Data items ::
==============================

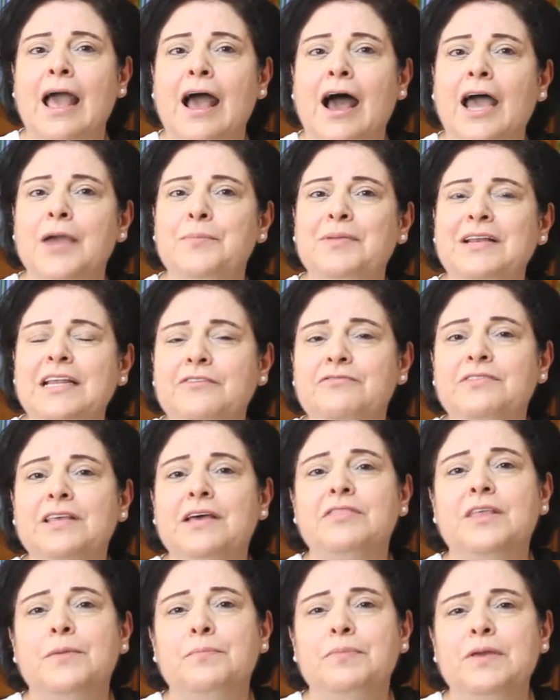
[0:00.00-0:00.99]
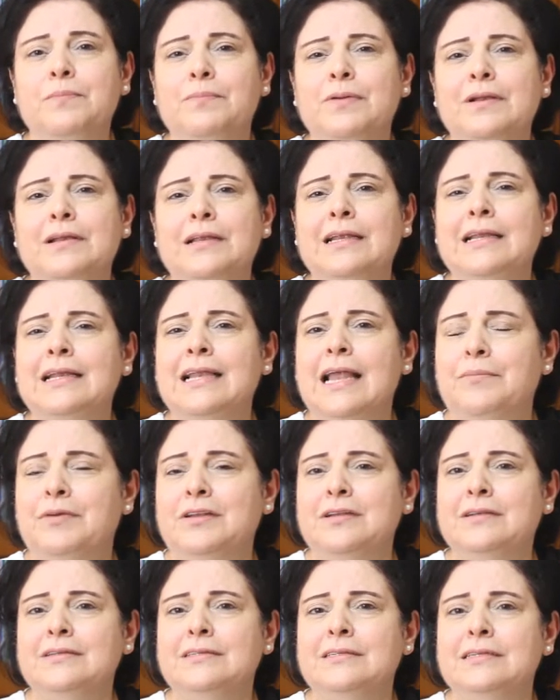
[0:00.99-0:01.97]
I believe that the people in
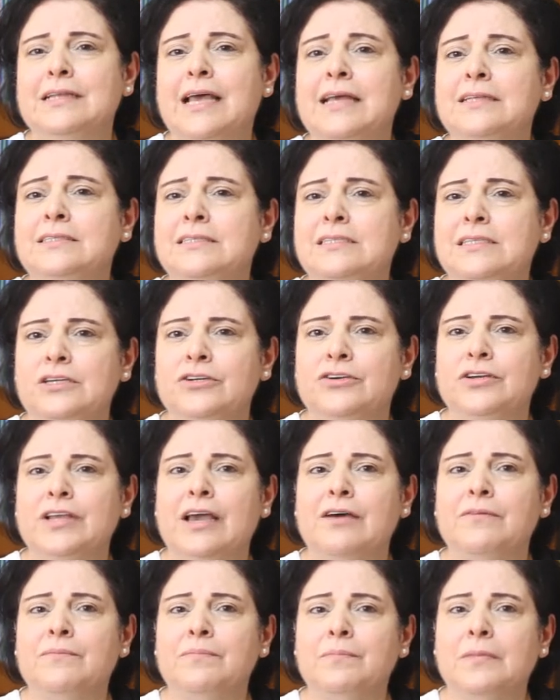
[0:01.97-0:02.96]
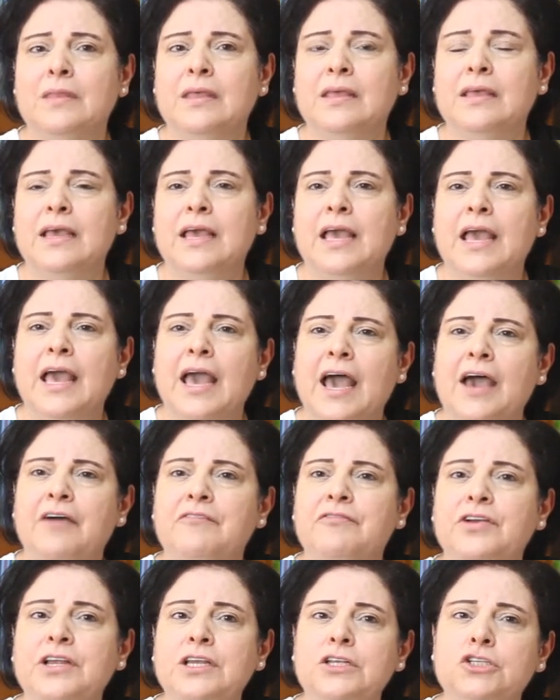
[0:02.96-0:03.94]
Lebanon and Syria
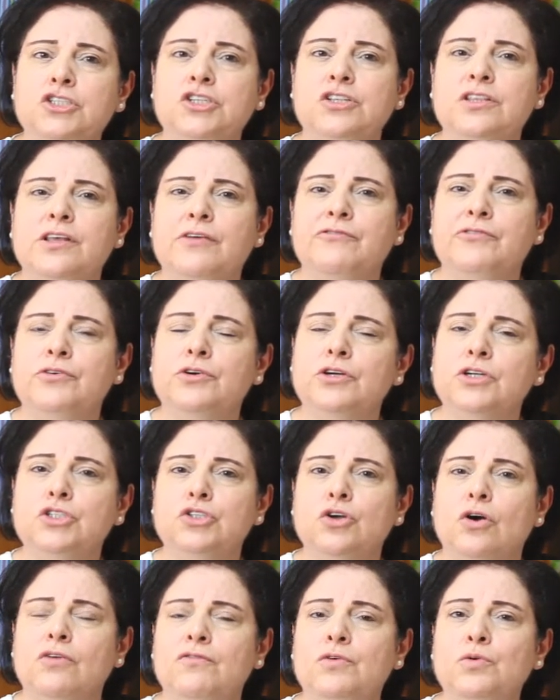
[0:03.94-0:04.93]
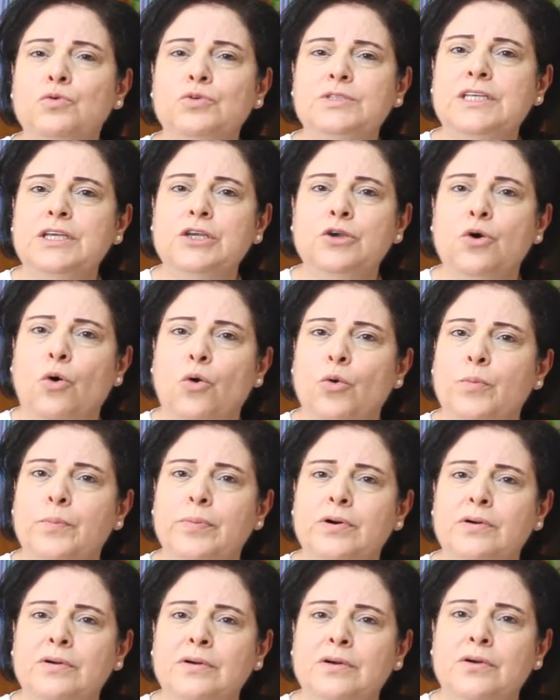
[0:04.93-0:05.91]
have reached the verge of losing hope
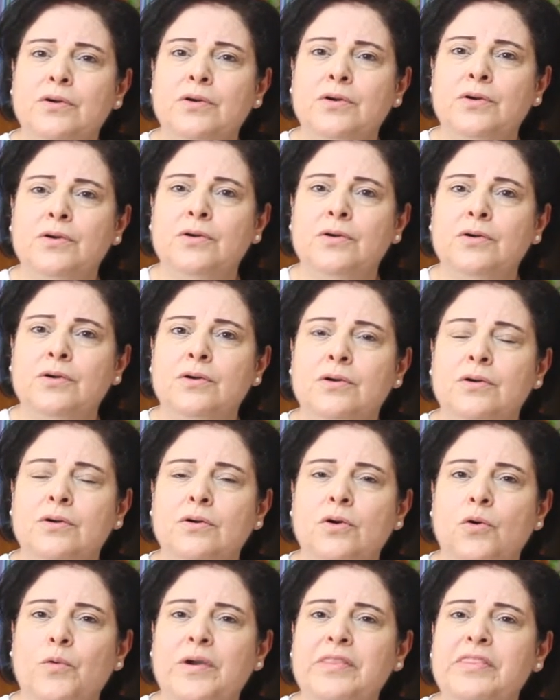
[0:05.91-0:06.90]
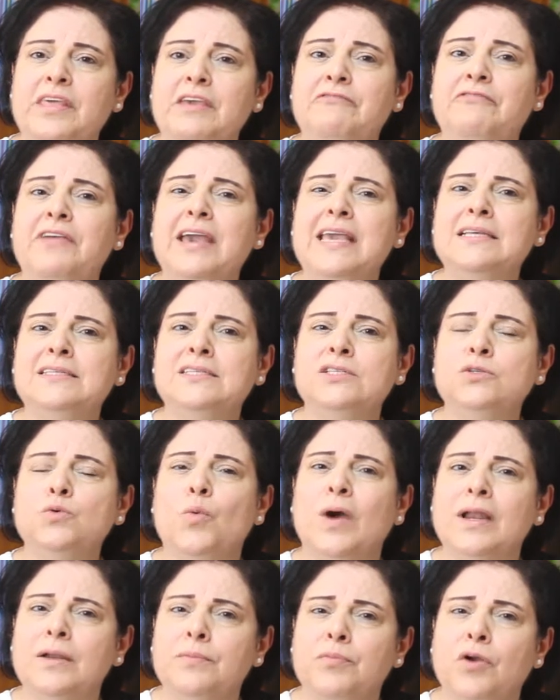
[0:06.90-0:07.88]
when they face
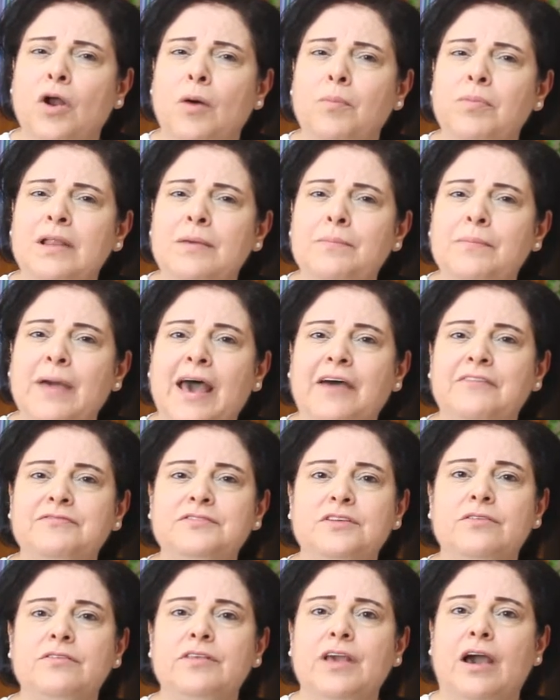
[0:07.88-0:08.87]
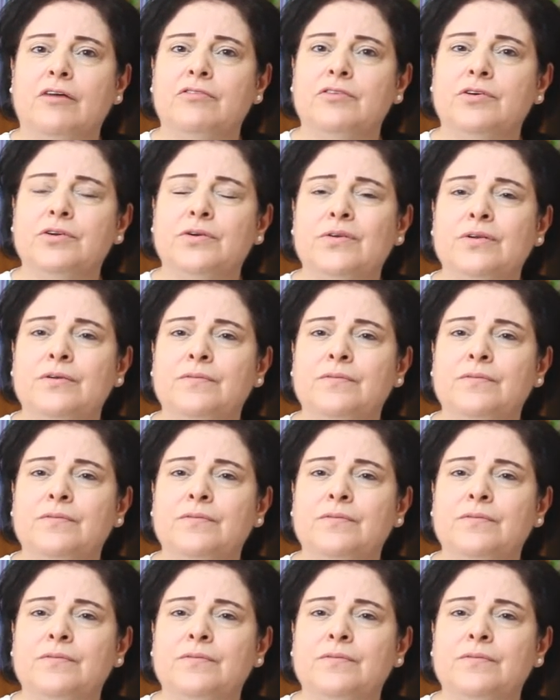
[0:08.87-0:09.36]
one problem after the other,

==============================

What the exercise asks :: From the line containing "[0:04.93-0:05.91]" to the last line of the entries, copy every line exactly, including both ends, and leave out the pictures.

Solution below ::
[0:04.93-0:05.91]
have reached the verge of losing hope
[0:05.91-0:06.90]
[0:06.90-0:07.88]
when they face
[0:07.88-0:08.87]
[0:08.87-0:09.36]
one problem after the other,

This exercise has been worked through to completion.